**PROBLEM TO WORK ON:** For this exercise, repeat exactly the lines below starting at the line holding "[0:00.00-0:00.90]" and ending at the line holding "[0:00.00-0:26.20]", both included, with no extra lines and no pictures.

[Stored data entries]
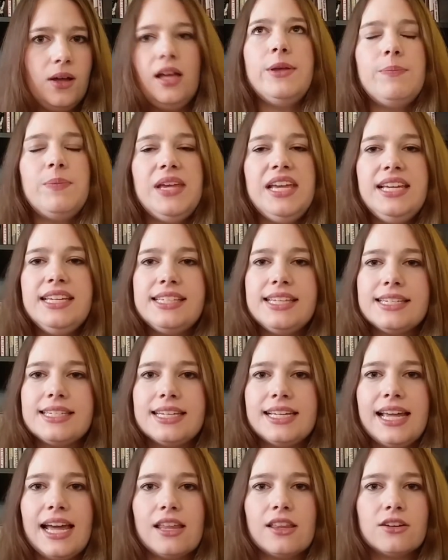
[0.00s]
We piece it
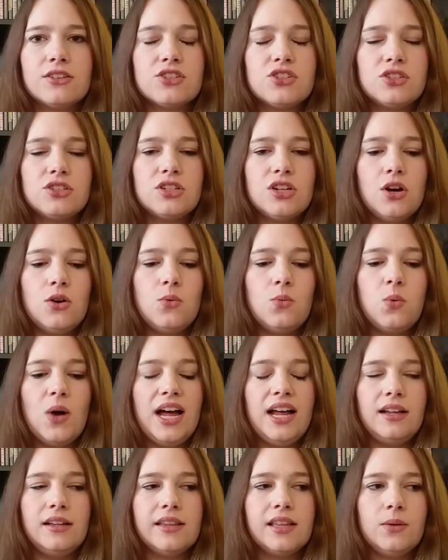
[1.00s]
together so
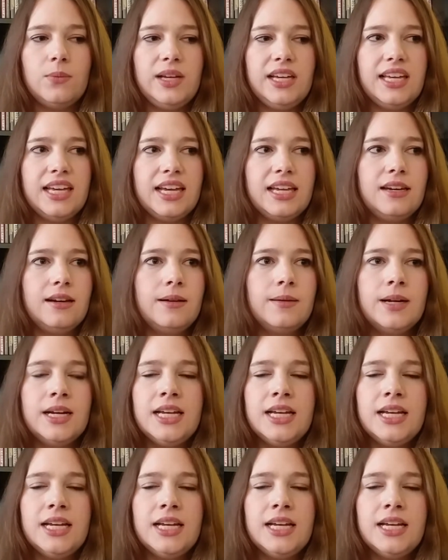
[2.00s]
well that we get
* * *
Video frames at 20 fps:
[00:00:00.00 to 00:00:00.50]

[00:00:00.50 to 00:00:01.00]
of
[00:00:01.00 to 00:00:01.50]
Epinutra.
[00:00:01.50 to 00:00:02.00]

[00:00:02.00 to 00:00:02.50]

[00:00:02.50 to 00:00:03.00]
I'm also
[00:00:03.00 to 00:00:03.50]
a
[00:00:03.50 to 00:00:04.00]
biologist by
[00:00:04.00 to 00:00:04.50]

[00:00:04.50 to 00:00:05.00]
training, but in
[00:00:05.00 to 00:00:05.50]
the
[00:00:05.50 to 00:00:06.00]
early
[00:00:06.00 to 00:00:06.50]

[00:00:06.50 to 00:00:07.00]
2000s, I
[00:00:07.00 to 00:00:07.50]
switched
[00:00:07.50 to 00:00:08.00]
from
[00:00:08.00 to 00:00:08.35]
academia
---
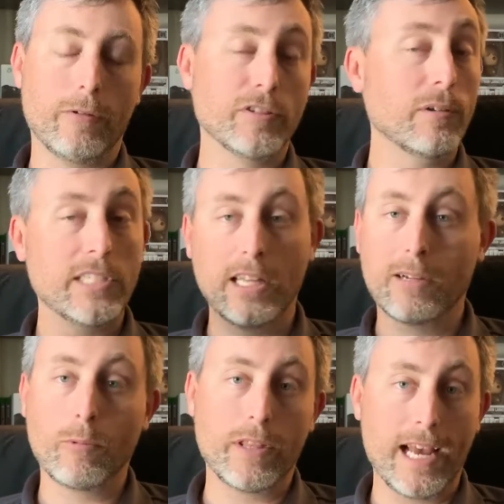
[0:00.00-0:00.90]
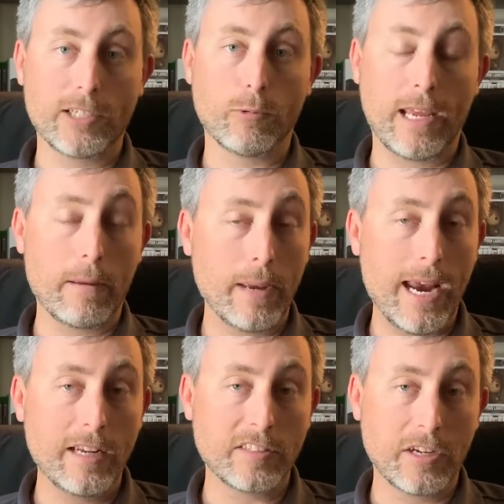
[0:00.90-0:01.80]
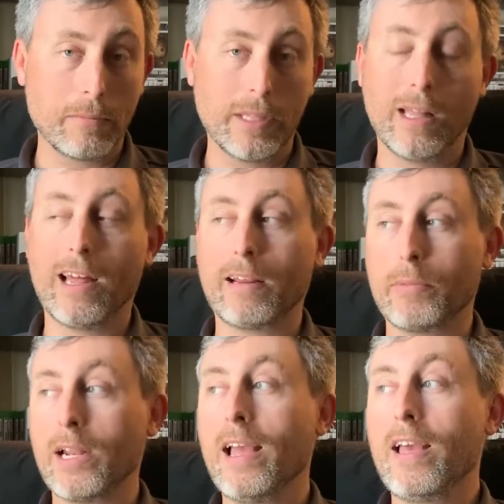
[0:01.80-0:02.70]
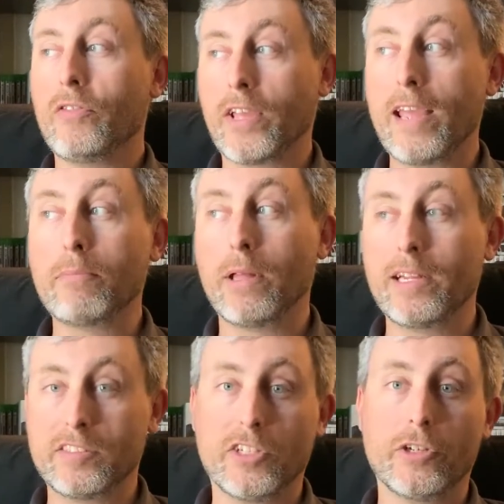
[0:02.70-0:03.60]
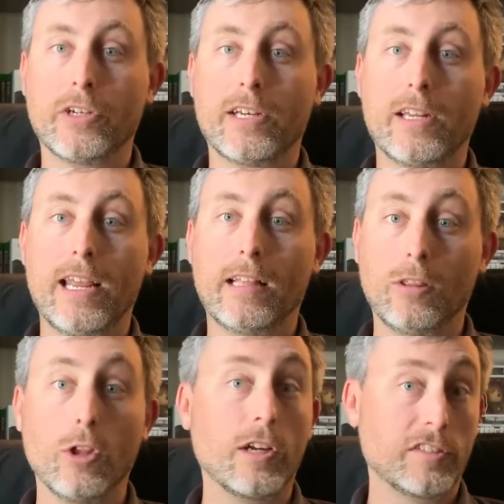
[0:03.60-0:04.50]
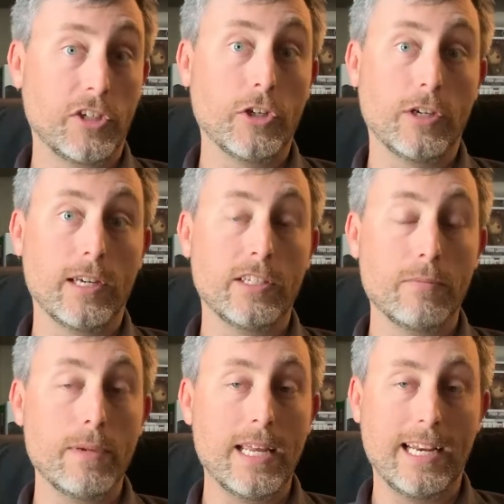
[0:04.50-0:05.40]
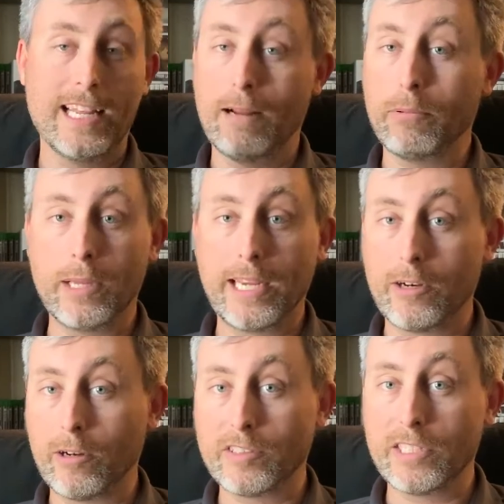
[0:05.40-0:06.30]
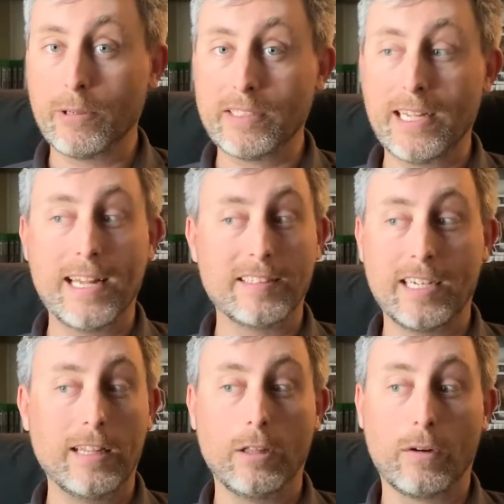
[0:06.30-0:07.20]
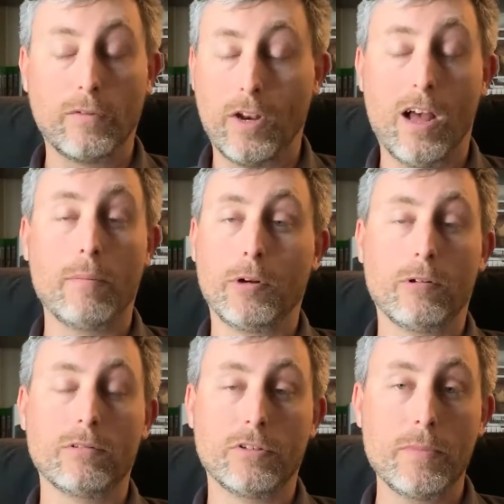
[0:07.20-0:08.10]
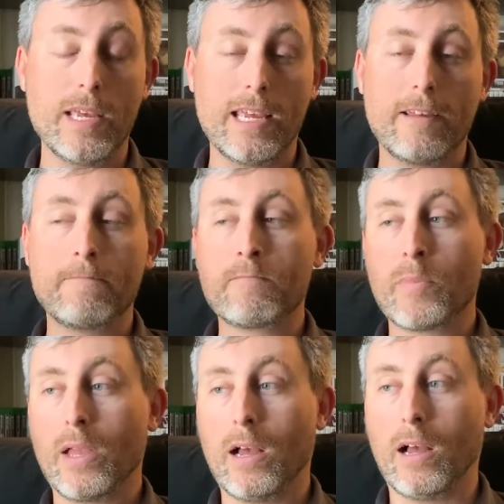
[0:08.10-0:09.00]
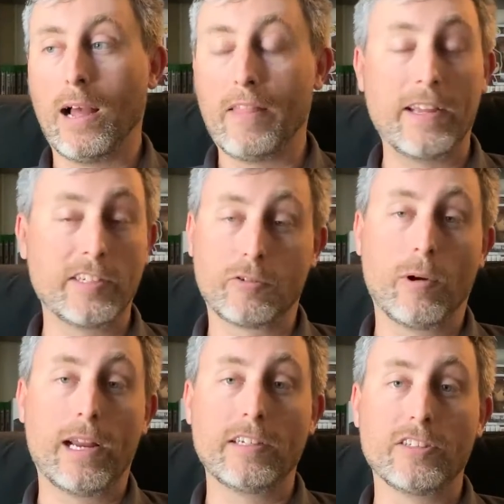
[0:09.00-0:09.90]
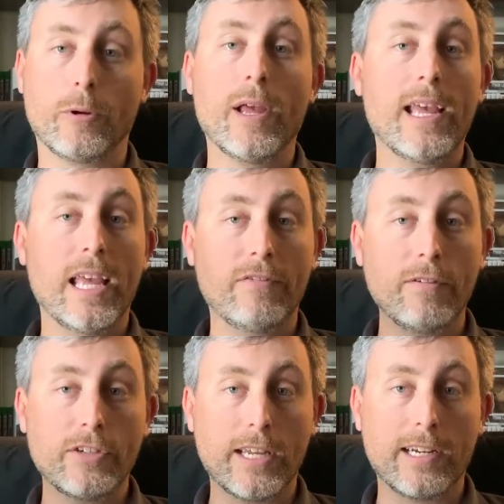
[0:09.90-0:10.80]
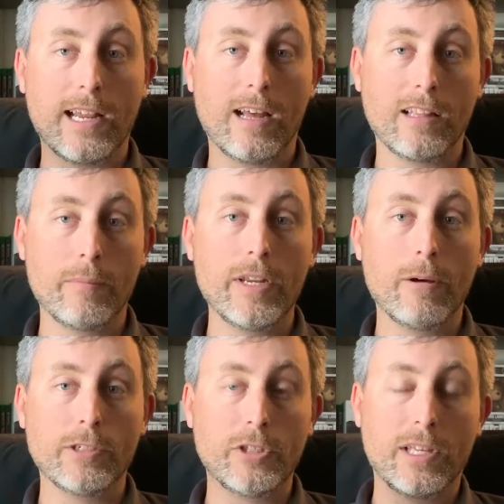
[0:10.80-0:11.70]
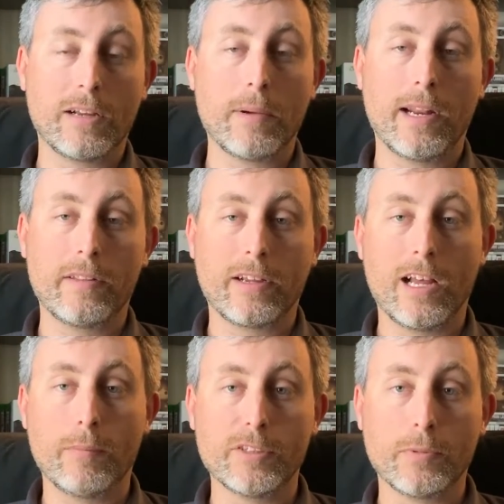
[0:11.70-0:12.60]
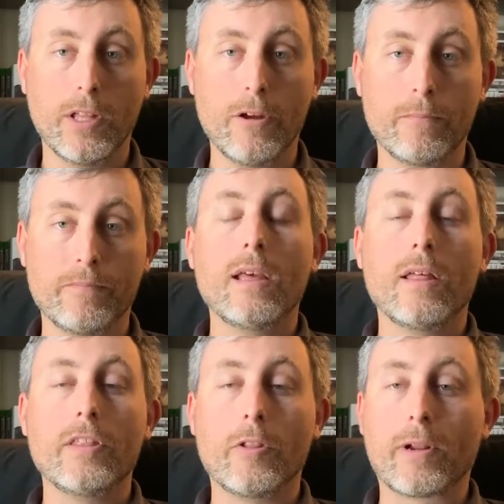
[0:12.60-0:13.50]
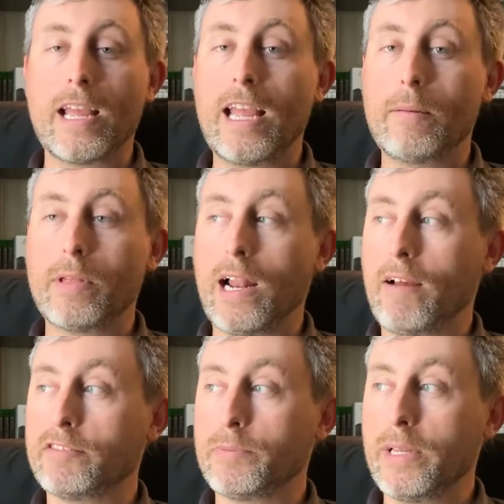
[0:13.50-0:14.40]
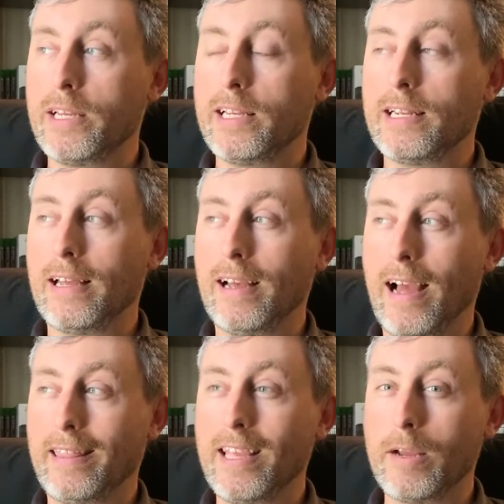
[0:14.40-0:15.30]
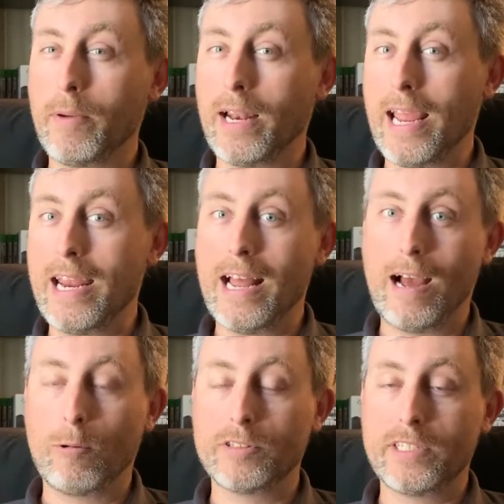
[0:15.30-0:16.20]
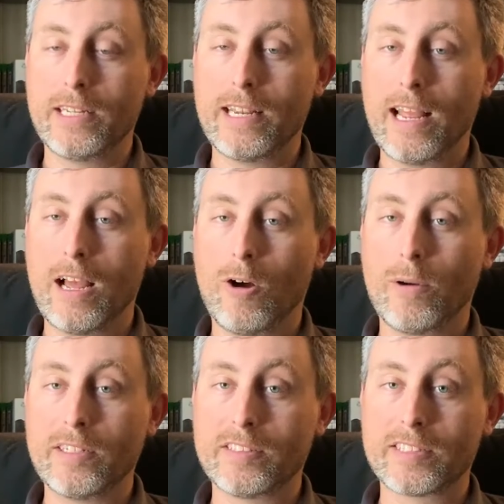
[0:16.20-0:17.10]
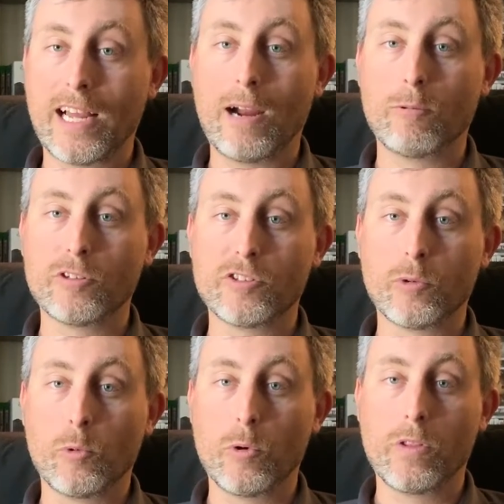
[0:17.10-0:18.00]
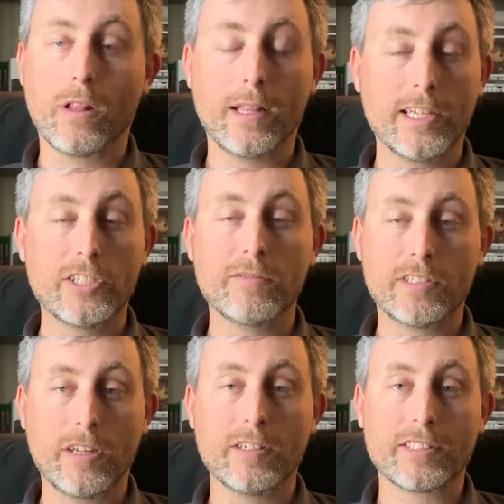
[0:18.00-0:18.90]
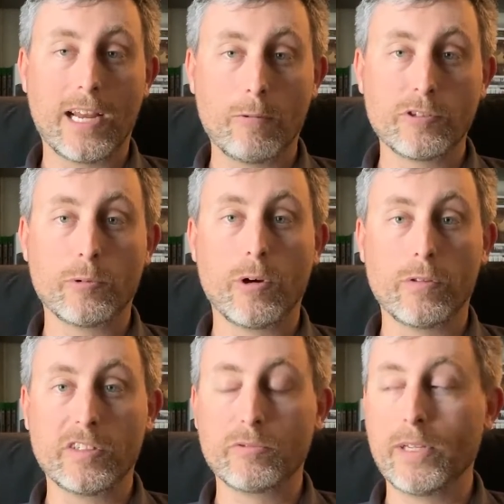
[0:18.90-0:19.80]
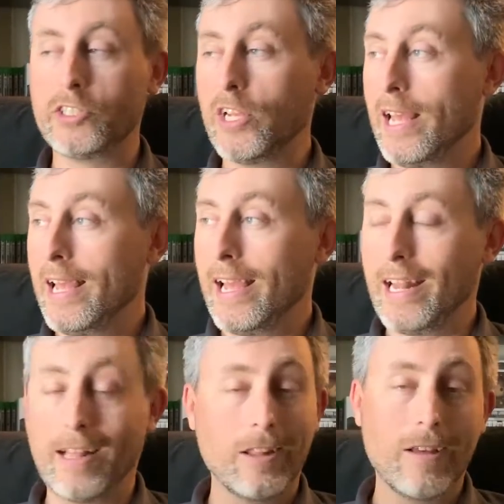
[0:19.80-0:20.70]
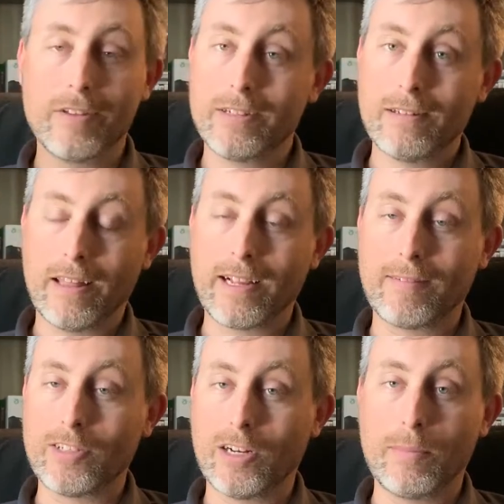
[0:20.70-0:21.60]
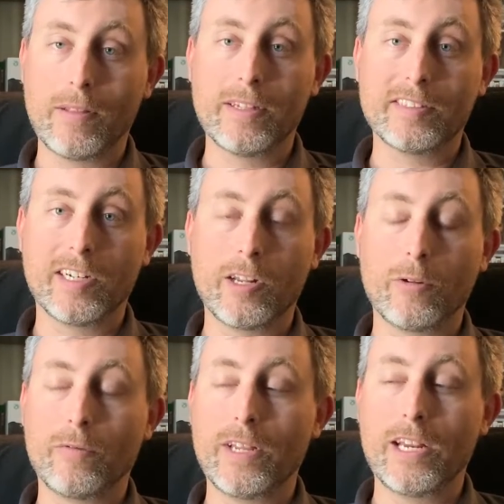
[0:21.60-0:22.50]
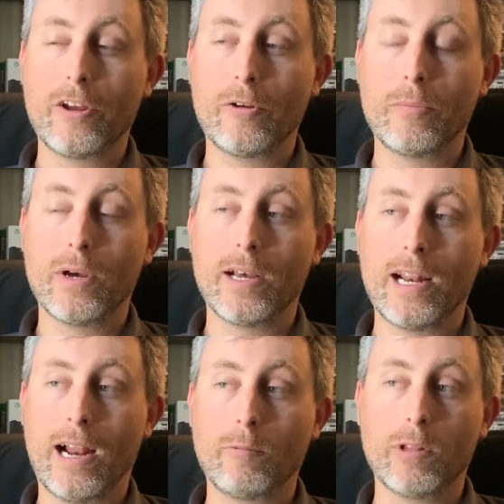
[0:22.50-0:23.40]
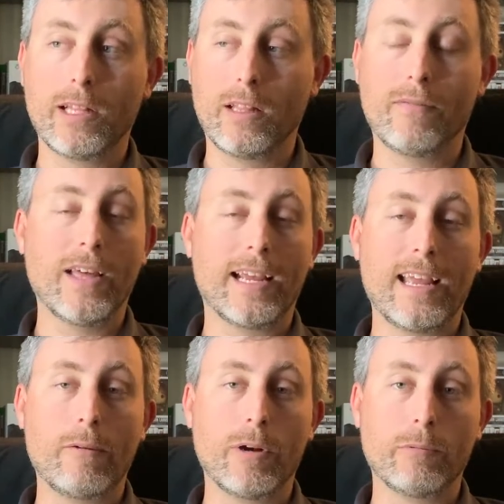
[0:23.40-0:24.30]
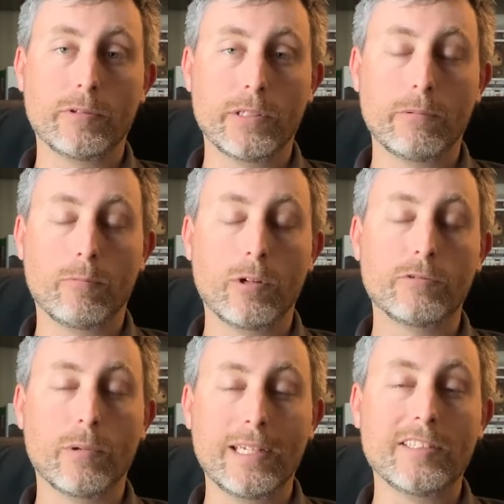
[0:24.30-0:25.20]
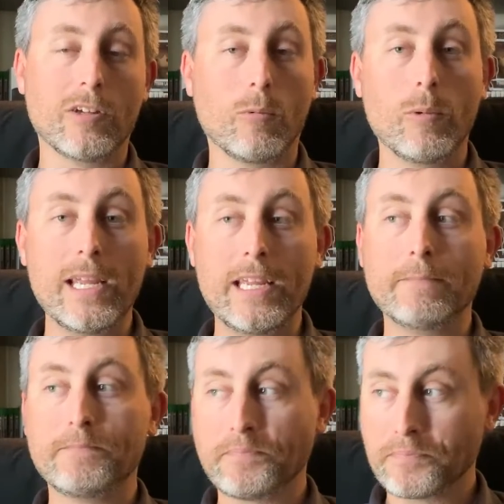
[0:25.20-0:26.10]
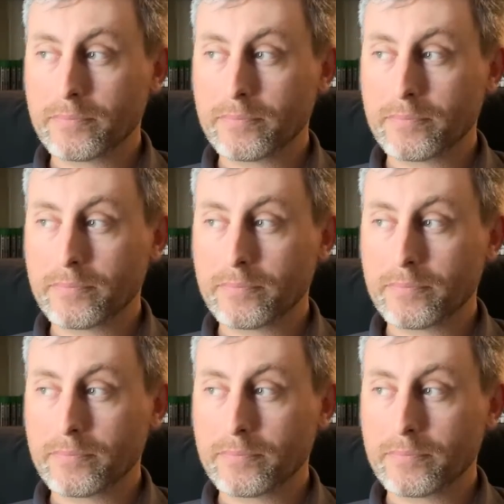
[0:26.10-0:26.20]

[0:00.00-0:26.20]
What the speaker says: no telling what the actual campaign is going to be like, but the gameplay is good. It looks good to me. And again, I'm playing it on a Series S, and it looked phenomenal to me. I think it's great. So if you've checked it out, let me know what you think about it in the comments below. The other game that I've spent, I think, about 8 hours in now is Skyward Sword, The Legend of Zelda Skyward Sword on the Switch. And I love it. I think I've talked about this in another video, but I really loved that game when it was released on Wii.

**RESULT:**
[0:00.00-0:00.90]
[0:00.90-0:01.80]
[0:01.80-0:02.70]
[0:02.70-0:03.60]
[0:03.60-0:04.50]
[0:04.50-0:05.40]
[0:05.40-0:06.30]
[0:06.30-0:07.20]
[0:07.20-0:08.10]
[0:08.10-0:09.00]
[0:09.00-0:09.90]
[0:09.90-0:10.80]
[0:10.80-0:11.70]
[0:11.70-0:12.60]
[0:12.60-0:13.50]
[0:13.50-0:14.40]
[0:14.40-0:15.30]
[0:15.30-0:16.20]
[0:16.20-0:17.10]
[0:17.10-0:18.00]
[0:18.00-0:18.90]
[0:18.90-0:19.80]
[0:19.80-0:20.70]
[0:20.70-0:21.60]
[0:21.60-0:22.50]
[0:22.50-0:23.40]
[0:23.40-0:24.30]
[0:24.30-0:25.20]
[0:25.20-0:26.10]
[0:26.10-0:26.20]

[0:00.00-0:26.20]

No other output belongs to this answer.